EXHIBITIONS > Eduardo Cervantes: Immortality Tales

Proyectos Raúl Zamudio/Empty Circle
499 Third Avenue
Brooklyn, NY, 10014
646-373-176
www.emptycircle.com
raul@emptycircle.com
www.proyectosraulzamudio.com
proyectosraulzamudio@gmail.com
Eduardo Cervantes: Immortality Tales, New Sculptures and Assemblages
October 7-November 3, 2023
Opening Reception: October 7, 6-9pm


Proyectos Raul Zamudio and Empty Circle are pleased to present Eduardo Cervantes: Immortality Tales. The solo exhibition of Mexico-born, New York-based artist Eduardo Cervantes consists of new sculptures and assemblages and a site-specific installation. The title refers to his interest in mythology and both the hero’s and anti-hero’s quest for the existential riddle of what happens after one’s life has been lived, and the question of immortality. There is another side to Cervantes’ themes and subject matter that is not historical nor literary but contemporary and one could even say scientific. For the advent of AI and the exponential advancement of life extension and longevity via science and medical breakthroughs are more than just woo woo or the equivalent of belief in a flat earth. This is underscored in, among others, the uber wealthy Bryan Johnson, who reportedly spends 2 million a year, on diets, exercise regimen, blood transfusions, and any sort of cutting-edge medical or scientific developments that he could harness to not only extend his life, but to live on indefinitely. Regardless, this doesn’t alleviate the anxiety of what Edgar Allan Poe coined as all humans inevitable meeting with the worm, that is to say, death. Eduardo Cervantes: Immortality Tales explores these questions and so much more in an exhibition that will reveal Cervantes as one of the most diverse artists working today.

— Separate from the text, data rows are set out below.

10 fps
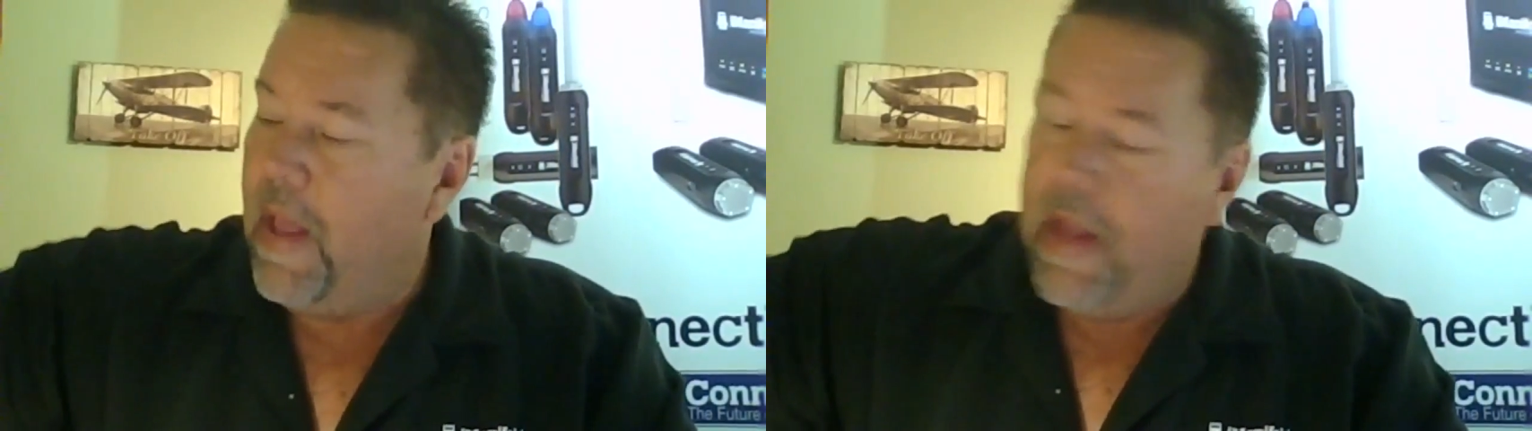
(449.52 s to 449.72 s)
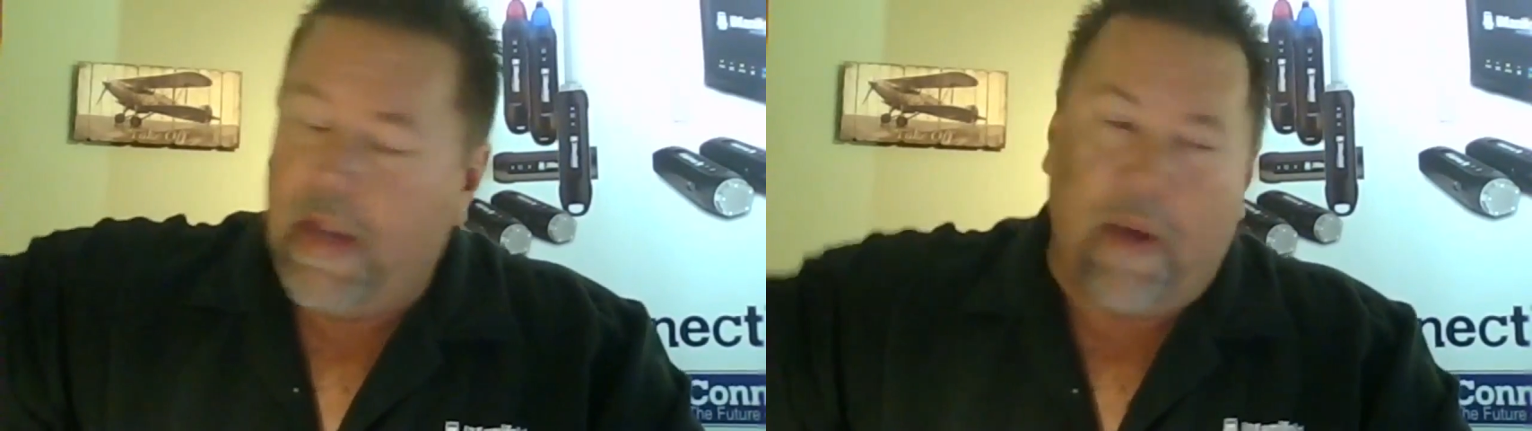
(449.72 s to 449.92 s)

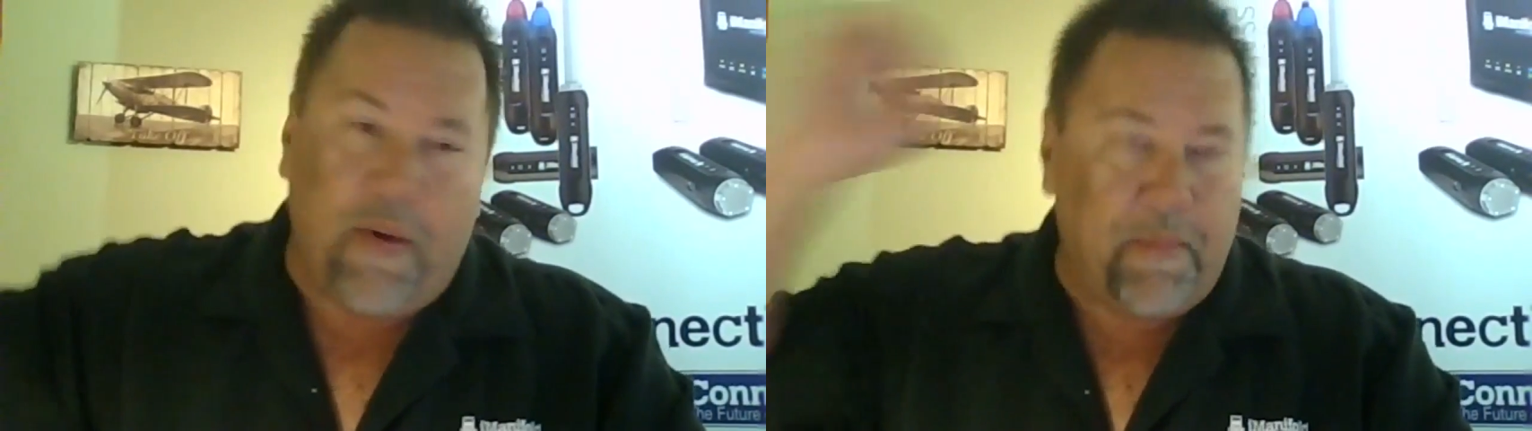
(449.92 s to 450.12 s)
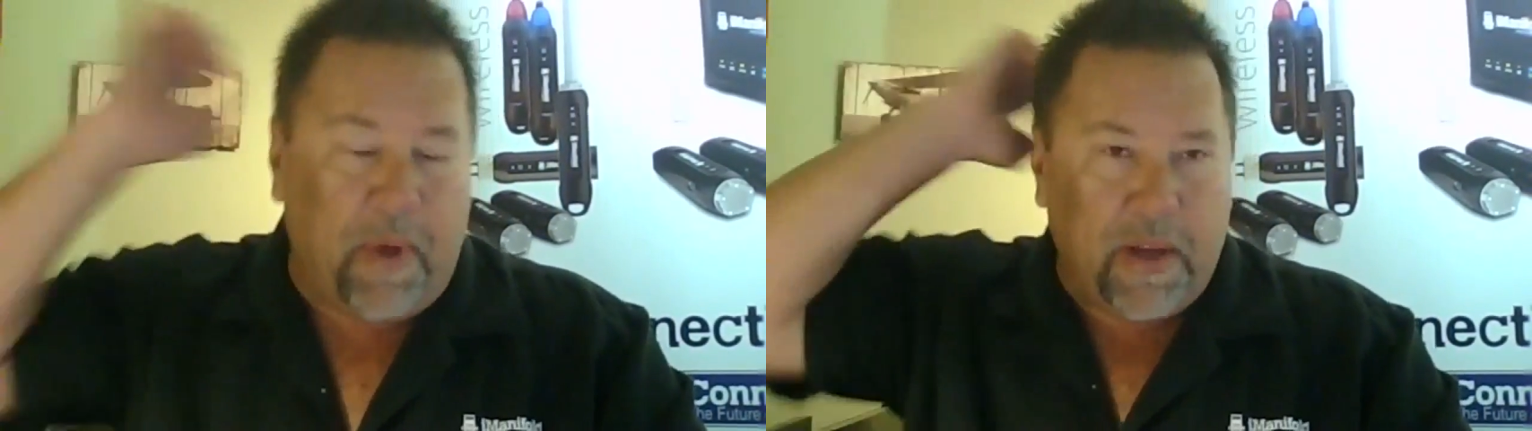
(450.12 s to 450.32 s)
Now,
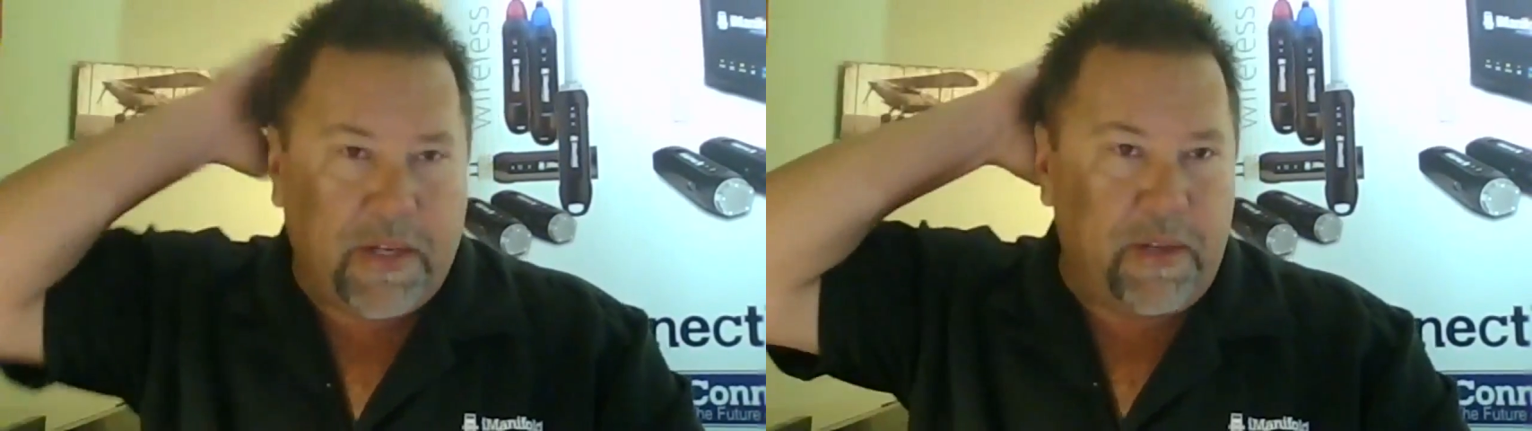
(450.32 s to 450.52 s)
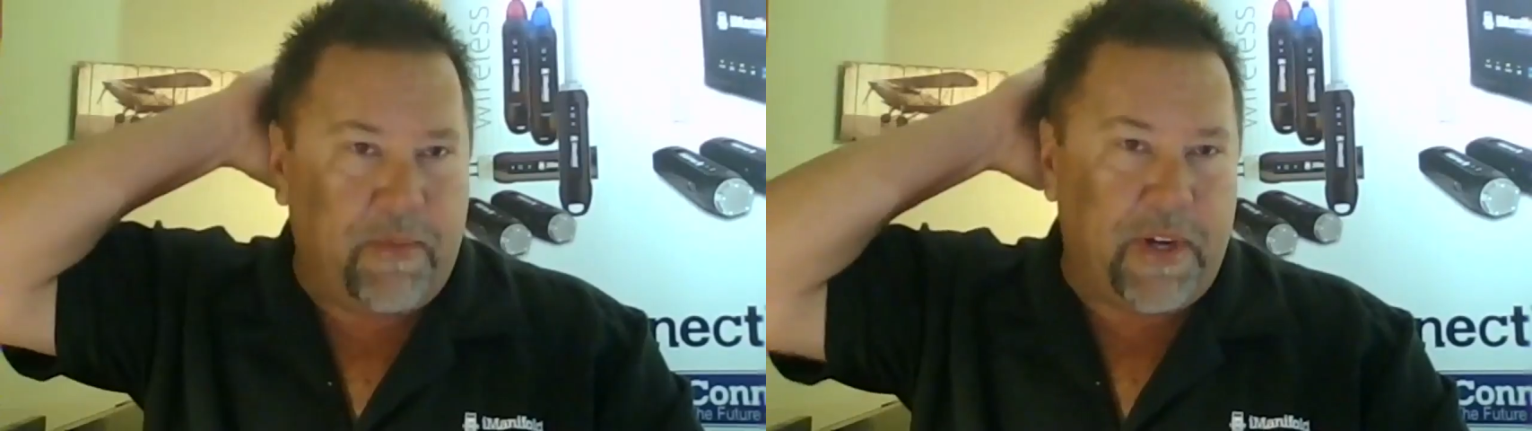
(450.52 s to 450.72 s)

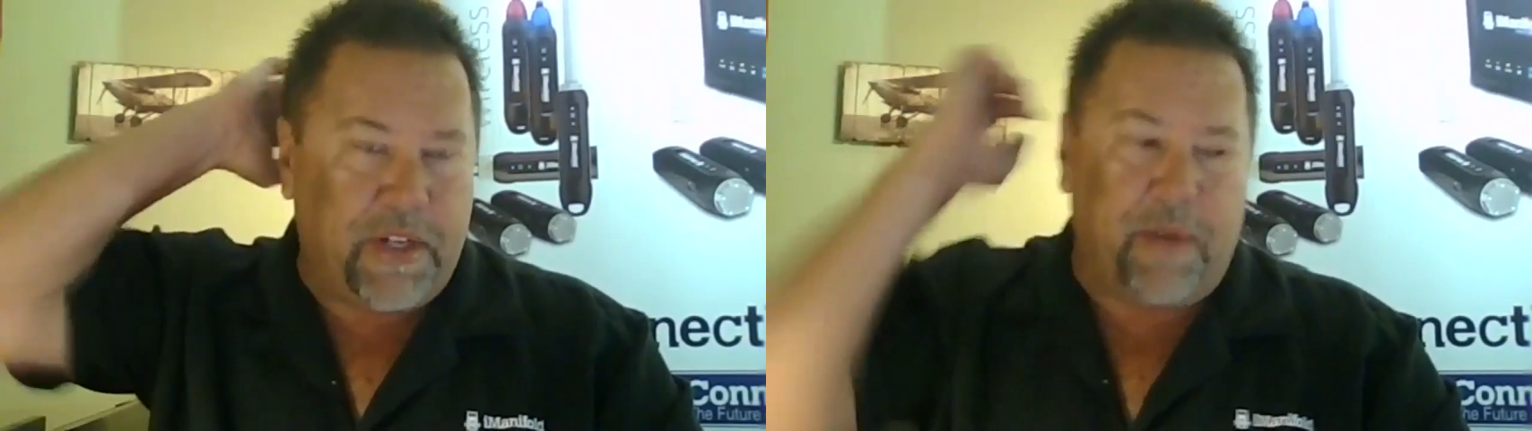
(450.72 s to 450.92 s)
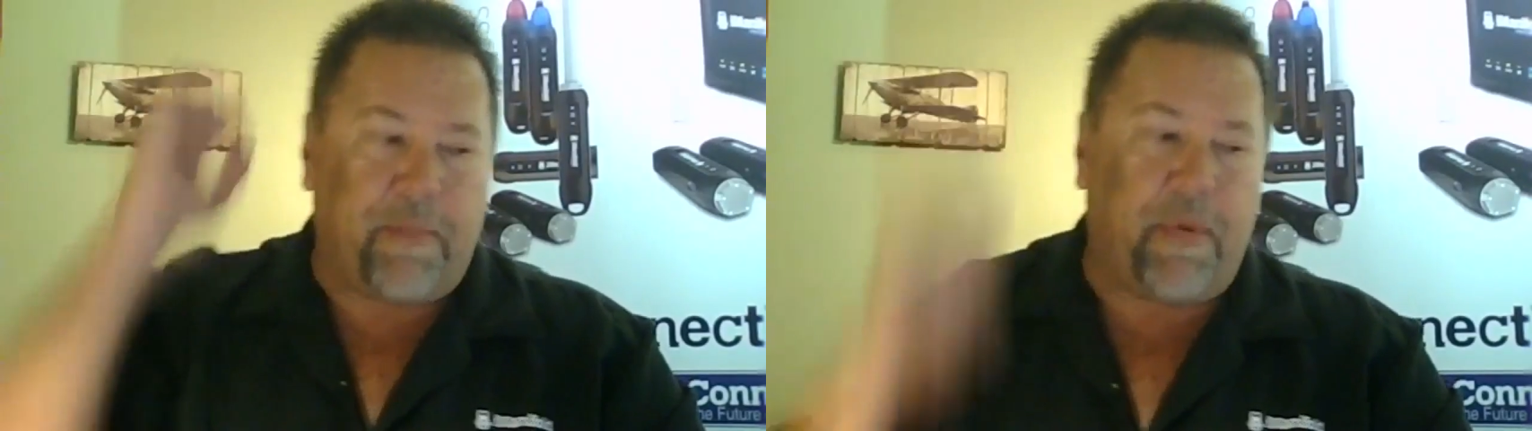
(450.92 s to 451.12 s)
unboxing the rest
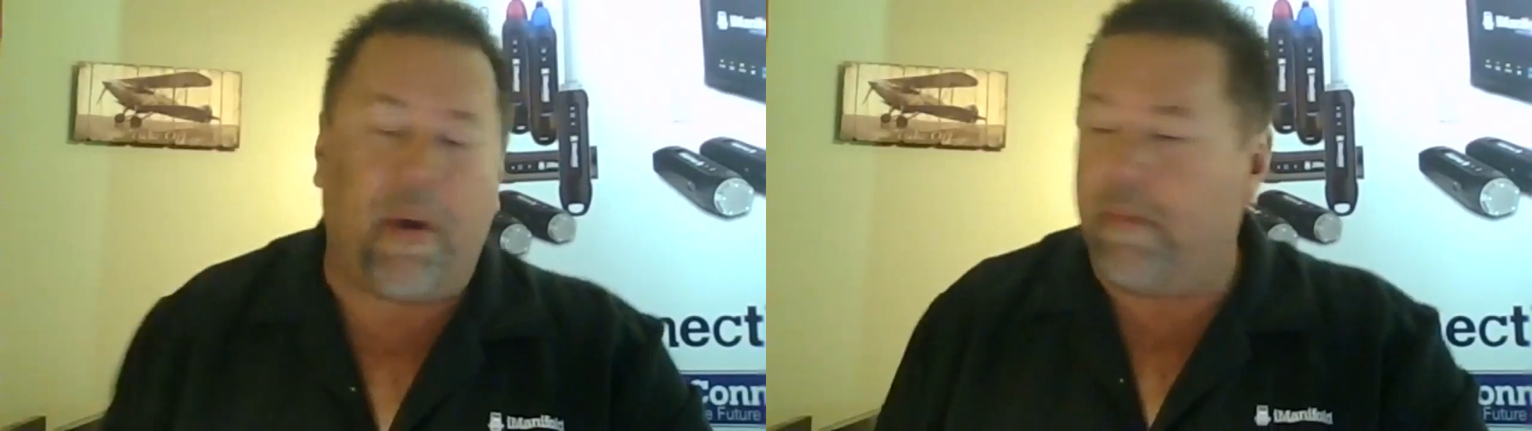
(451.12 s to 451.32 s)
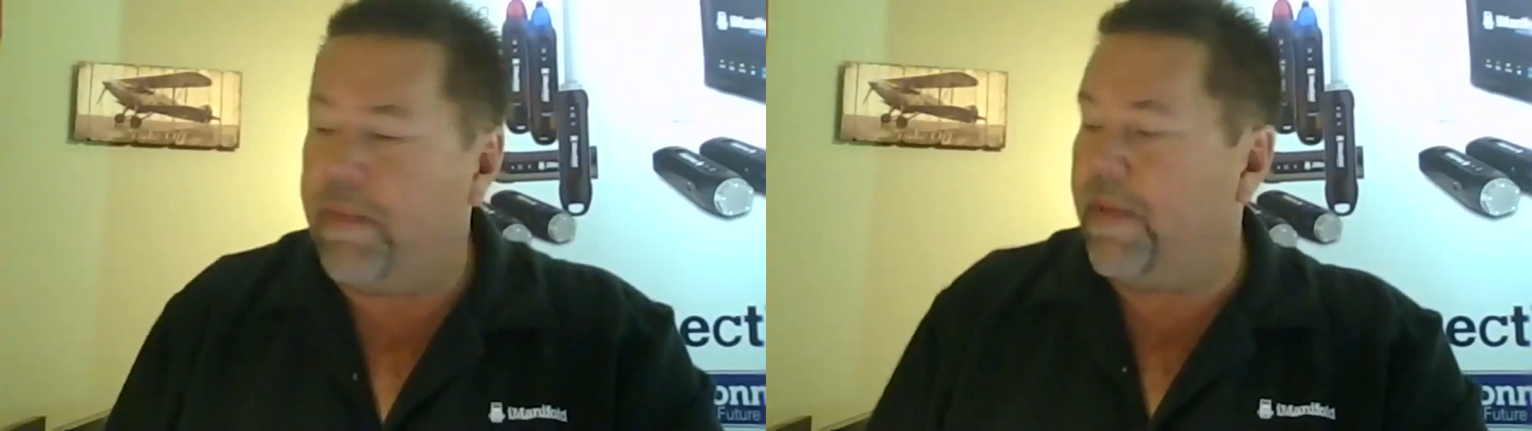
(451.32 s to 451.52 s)
of your
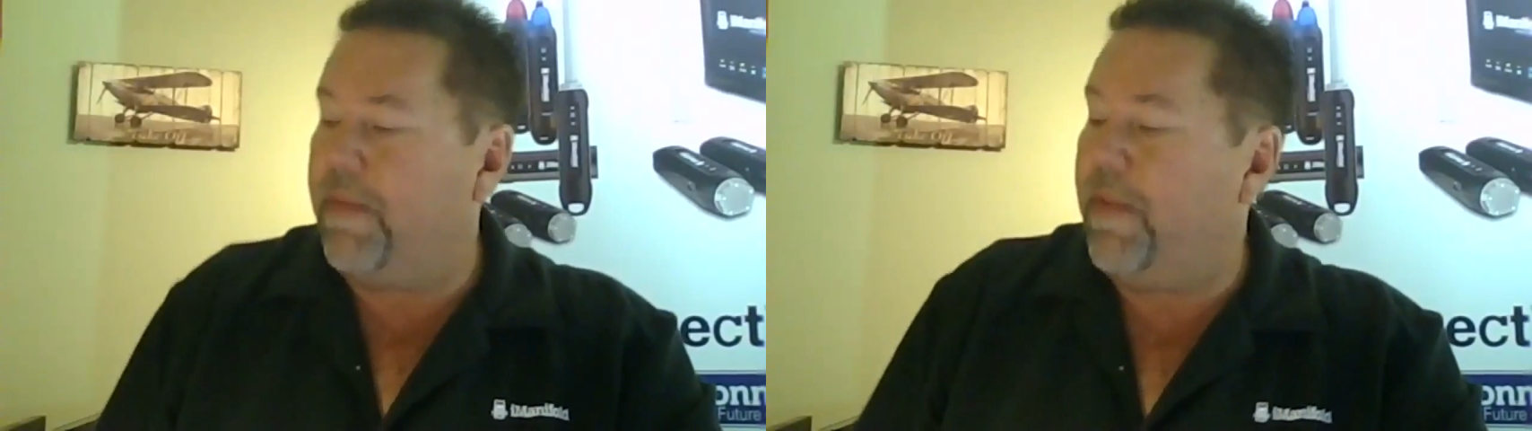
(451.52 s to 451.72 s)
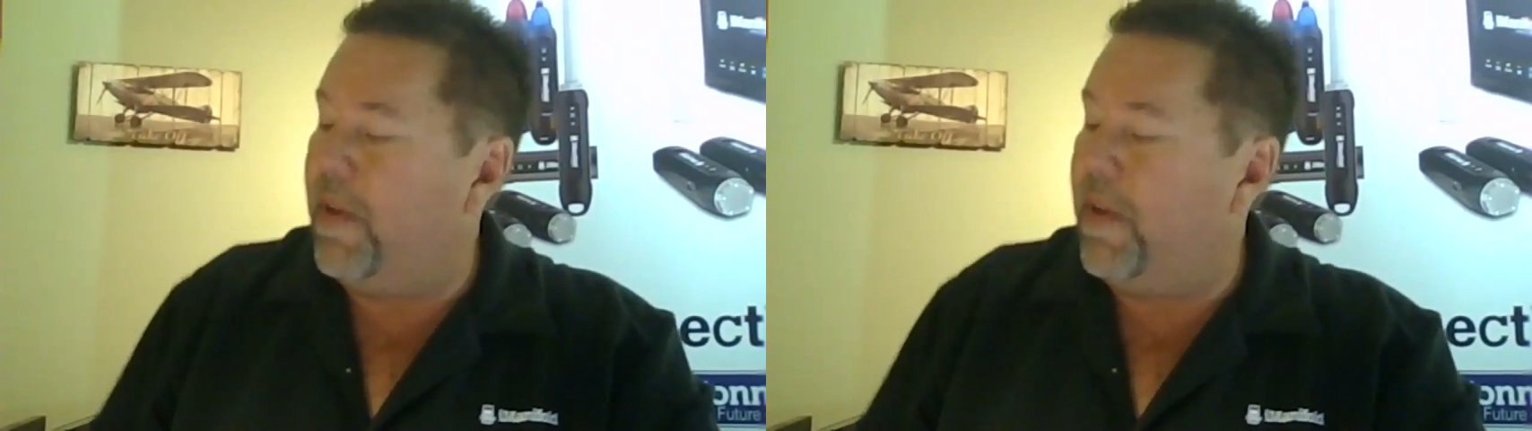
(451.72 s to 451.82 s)
probes.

Eduardo Cervantes is an artist whose multi-disciplinary work includes site-specific installation, video, assemblage, sculpture, drawing, painting, and anything that offers experimental possibilities. His approach is characterized by a critical and poetic discourse that regularly includes studio work next to contingent and site-specific works involving the spectator and reflecting on the constructive process.
There is a dystopic state, angular, and non-sequitur that pervades through all the work, it resists categorization, and repels a monolithic framework. The formal diversity of this work is centered on an anthropological deliberation that runs against the reductionism of sociological discourse. His unorthodox practice posits Mr. Cervantes within a large generation of Latin American artists from the mid-nineties that have broken away from the nationalist status quo of identity and decolonization, holding instead a very broad approach to the practice of art. Eminently conceptual, iconoclastic, and operating primarily as Institutional Critique

Eduardo Cervantes is a multidisciplinary artist with studies in Music, Architecture, Visual Arts, Art History, Philosophy, Physics and Math. He has lived and worked mostly in Brooklyn, New York since 2000. His work has been shown at the IV Havana Biennale, Cuba(1994), Eventa V, Sweden (2000), XIV Biennale Rufino Tamayo, Mexico City(2008), The Bronx Museum of the Arts (N.Y. 2006), Institute of Mexico in Paris (2005), The Museum of Modern Art, Mexico City (2003), Walter McBean Gallery at San Francisco Art Institute (1996), Carrillo Gil Museum Mexico City (1995, 1999, 2000), Museum of Contemporary Canadian Art (2004), Museo Universitario del Chopo, Mexico City (1996), Blue Star Art Space, San Antonio Texas (1993), El Eco, Experimental Museum, Mexico City (2008). Mr Cervantes has been the recipient of a number of State and Private Grants, such as Fondo Nacional para la Cultura y las Artes, FONCA, Mexico City (1994-95), and Fondo Estatal para la Cultura y las Artes, Jalisco, Mexico (1996-97). His work can be seen in the files of Museo del Barrio, N.Y.; Drawing Center, N.Y.; the flat files at Pierogi 2000, Brooklyn N.Y.; and Heskin Contemporary, N.Y. Currently he co-manages ‘Rumpelstiltskin,’ an exhibition art space for aesthetic research in south west Guadalajara, Mexico, where he has curated Paranormal Bureu, a multimedia show with three artists from Brooklyn N.Y.